=== Collected data ===
━━━━

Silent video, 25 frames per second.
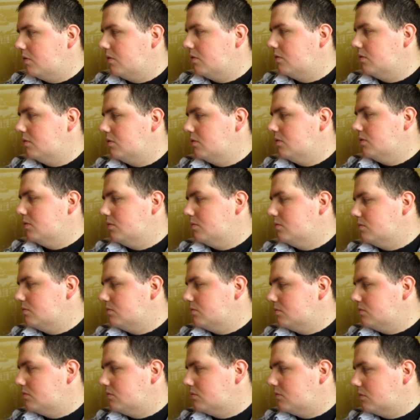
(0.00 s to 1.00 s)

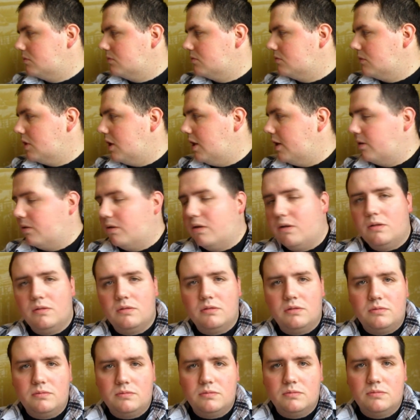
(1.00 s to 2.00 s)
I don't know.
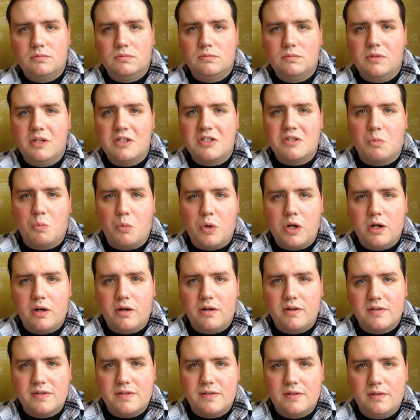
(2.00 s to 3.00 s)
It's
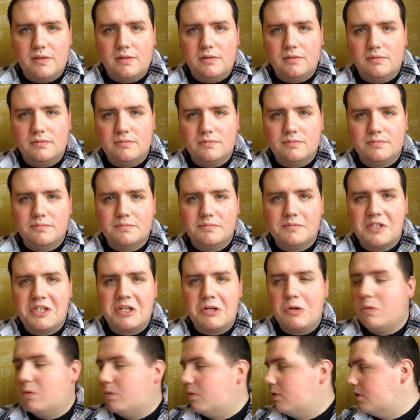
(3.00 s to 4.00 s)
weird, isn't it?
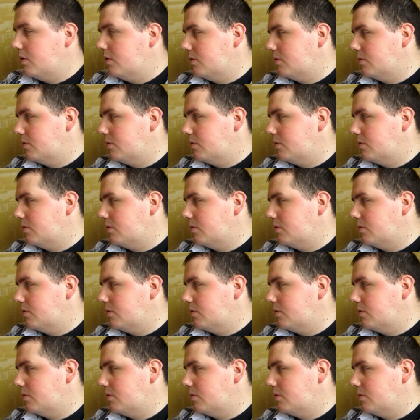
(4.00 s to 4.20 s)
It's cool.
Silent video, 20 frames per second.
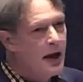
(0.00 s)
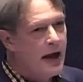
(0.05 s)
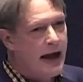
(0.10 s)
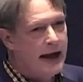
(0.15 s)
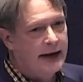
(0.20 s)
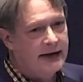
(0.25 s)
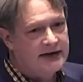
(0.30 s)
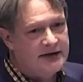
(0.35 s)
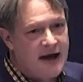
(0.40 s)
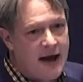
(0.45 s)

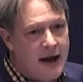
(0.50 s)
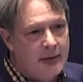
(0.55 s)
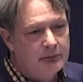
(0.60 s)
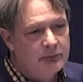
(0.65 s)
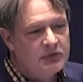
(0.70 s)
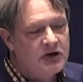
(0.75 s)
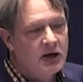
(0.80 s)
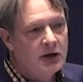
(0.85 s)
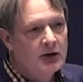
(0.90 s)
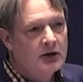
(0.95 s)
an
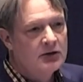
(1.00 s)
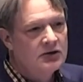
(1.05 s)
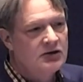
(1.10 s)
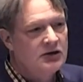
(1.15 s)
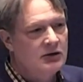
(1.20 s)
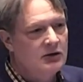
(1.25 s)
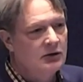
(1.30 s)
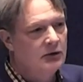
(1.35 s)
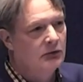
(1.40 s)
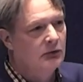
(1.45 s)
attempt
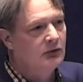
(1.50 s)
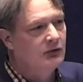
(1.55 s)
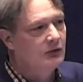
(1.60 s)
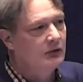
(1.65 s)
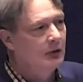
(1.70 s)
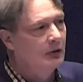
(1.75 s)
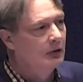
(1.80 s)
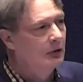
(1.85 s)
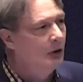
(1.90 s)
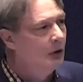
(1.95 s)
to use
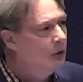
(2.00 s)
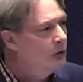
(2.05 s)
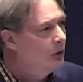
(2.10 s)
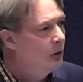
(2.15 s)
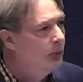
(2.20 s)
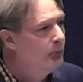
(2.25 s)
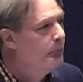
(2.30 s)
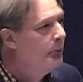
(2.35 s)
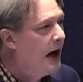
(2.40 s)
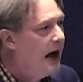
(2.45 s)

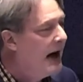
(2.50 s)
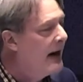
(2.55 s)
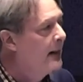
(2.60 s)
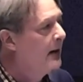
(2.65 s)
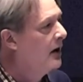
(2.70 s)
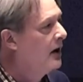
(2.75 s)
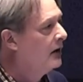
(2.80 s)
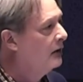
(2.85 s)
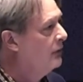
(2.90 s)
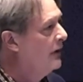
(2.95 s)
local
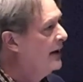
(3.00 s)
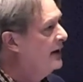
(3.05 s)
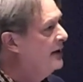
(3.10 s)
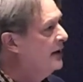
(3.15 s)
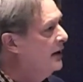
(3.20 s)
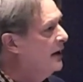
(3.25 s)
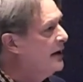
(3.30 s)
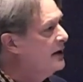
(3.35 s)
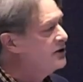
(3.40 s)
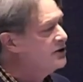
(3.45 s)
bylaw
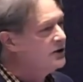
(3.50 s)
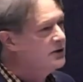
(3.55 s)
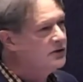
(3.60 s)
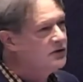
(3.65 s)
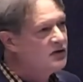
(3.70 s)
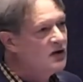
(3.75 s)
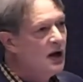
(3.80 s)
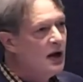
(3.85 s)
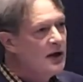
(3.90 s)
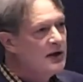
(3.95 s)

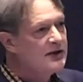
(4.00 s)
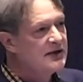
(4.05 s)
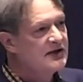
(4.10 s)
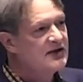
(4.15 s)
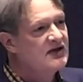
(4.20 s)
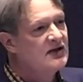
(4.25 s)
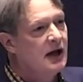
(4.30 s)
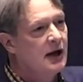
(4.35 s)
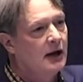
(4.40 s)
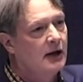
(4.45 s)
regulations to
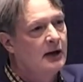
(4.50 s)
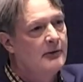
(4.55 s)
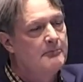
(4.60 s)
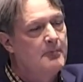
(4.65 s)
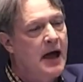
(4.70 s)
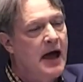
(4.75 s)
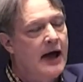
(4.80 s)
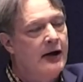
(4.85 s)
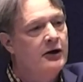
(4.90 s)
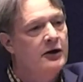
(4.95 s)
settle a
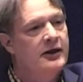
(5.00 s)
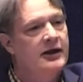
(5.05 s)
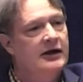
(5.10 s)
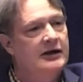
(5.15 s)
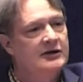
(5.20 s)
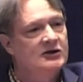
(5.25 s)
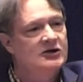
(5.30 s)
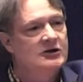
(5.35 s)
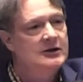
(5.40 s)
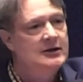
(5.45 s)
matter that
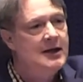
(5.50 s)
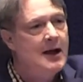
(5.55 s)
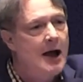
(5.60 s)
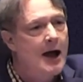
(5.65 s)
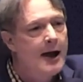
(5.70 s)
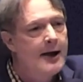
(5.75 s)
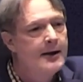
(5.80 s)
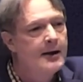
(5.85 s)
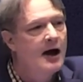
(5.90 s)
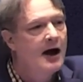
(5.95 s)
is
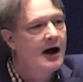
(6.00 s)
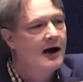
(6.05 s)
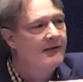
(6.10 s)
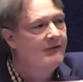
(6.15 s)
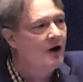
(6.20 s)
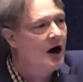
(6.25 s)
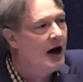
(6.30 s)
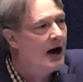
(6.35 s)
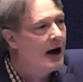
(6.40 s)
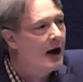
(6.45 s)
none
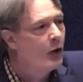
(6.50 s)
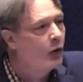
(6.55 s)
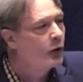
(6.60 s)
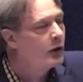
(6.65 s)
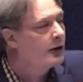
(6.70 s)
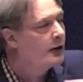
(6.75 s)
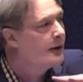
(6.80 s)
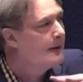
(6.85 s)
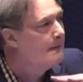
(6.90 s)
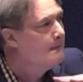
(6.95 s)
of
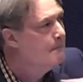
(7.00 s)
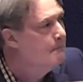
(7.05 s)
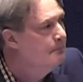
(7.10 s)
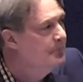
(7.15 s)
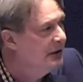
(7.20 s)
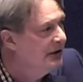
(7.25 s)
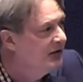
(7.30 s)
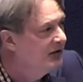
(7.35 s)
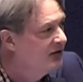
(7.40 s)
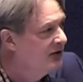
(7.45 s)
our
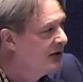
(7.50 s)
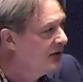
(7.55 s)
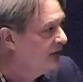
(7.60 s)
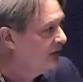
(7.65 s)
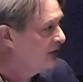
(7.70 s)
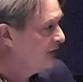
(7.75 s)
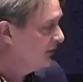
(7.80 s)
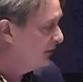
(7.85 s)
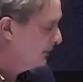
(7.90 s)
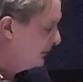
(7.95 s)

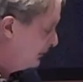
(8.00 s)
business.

━━━━

=== Work to be completed ===
Print every record above exactly, but no pictures.

=== Reply ===
Silent video, 25 frames per second.
(0.00 s to 1.00 s)

(1.00 s to 2.00 s)
I don't know.
(2.00 s to 3.00 s)
It's
(3.00 s to 4.00 s)
weird, isn't it?
(4.00 s to 4.20 s)
It's cool.
Silent video, 20 frames per second.
(0.00 s)
(0.05 s)
(0.10 s)
(0.15 s)
(0.20 s)
(0.25 s)
(0.30 s)
(0.35 s)
(0.40 s)
(0.45 s)

(0.50 s)
(0.55 s)
(0.60 s)
(0.65 s)
(0.70 s)
(0.75 s)
(0.80 s)
(0.85 s)
(0.90 s)
(0.95 s)
an
(1.00 s)
(1.05 s)
(1.10 s)
(1.15 s)
(1.20 s)
(1.25 s)
(1.30 s)
(1.35 s)
(1.40 s)
(1.45 s)
attempt
(1.50 s)
(1.55 s)
(1.60 s)
(1.65 s)
(1.70 s)
(1.75 s)
(1.80 s)
(1.85 s)
(1.90 s)
(1.95 s)
to use
(2.00 s)
(2.05 s)
(2.10 s)
(2.15 s)
(2.20 s)
(2.25 s)
(2.30 s)
(2.35 s)
(2.40 s)
(2.45 s)

(2.50 s)
(2.55 s)
(2.60 s)
(2.65 s)
(2.70 s)
(2.75 s)
(2.80 s)
(2.85 s)
(2.90 s)
(2.95 s)
local
(3.00 s)
(3.05 s)
(3.10 s)
(3.15 s)
(3.20 s)
(3.25 s)
(3.30 s)
(3.35 s)
(3.40 s)
(3.45 s)
bylaw
(3.50 s)
(3.55 s)
(3.60 s)
(3.65 s)
(3.70 s)
(3.75 s)
(3.80 s)
(3.85 s)
(3.90 s)
(3.95 s)

(4.00 s)
(4.05 s)
(4.10 s)
(4.15 s)
(4.20 s)
(4.25 s)
(4.30 s)
(4.35 s)
(4.40 s)
(4.45 s)
regulations to
(4.50 s)
(4.55 s)
(4.60 s)
(4.65 s)
(4.70 s)
(4.75 s)
(4.80 s)
(4.85 s)
(4.90 s)
(4.95 s)
settle a
(5.00 s)
(5.05 s)
(5.10 s)
(5.15 s)
(5.20 s)
(5.25 s)
(5.30 s)
(5.35 s)
(5.40 s)
(5.45 s)
matter that
(5.50 s)
(5.55 s)
(5.60 s)
(5.65 s)
(5.70 s)
(5.75 s)
(5.80 s)
(5.85 s)
(5.90 s)
(5.95 s)
is
(6.00 s)
(6.05 s)
(6.10 s)
(6.15 s)
(6.20 s)
(6.25 s)
(6.30 s)
(6.35 s)
(6.40 s)
(6.45 s)
none
(6.50 s)
(6.55 s)
(6.60 s)
(6.65 s)
(6.70 s)
(6.75 s)
(6.80 s)
(6.85 s)
(6.90 s)
(6.95 s)
of
(7.00 s)
(7.05 s)
(7.10 s)
(7.15 s)
(7.20 s)
(7.25 s)
(7.30 s)
(7.35 s)
(7.40 s)
(7.45 s)
our
(7.50 s)
(7.55 s)
(7.60 s)
(7.65 s)
(7.70 s)
(7.75 s)
(7.80 s)
(7.85 s)
(7.90 s)
(7.95 s)

(8.00 s)
business.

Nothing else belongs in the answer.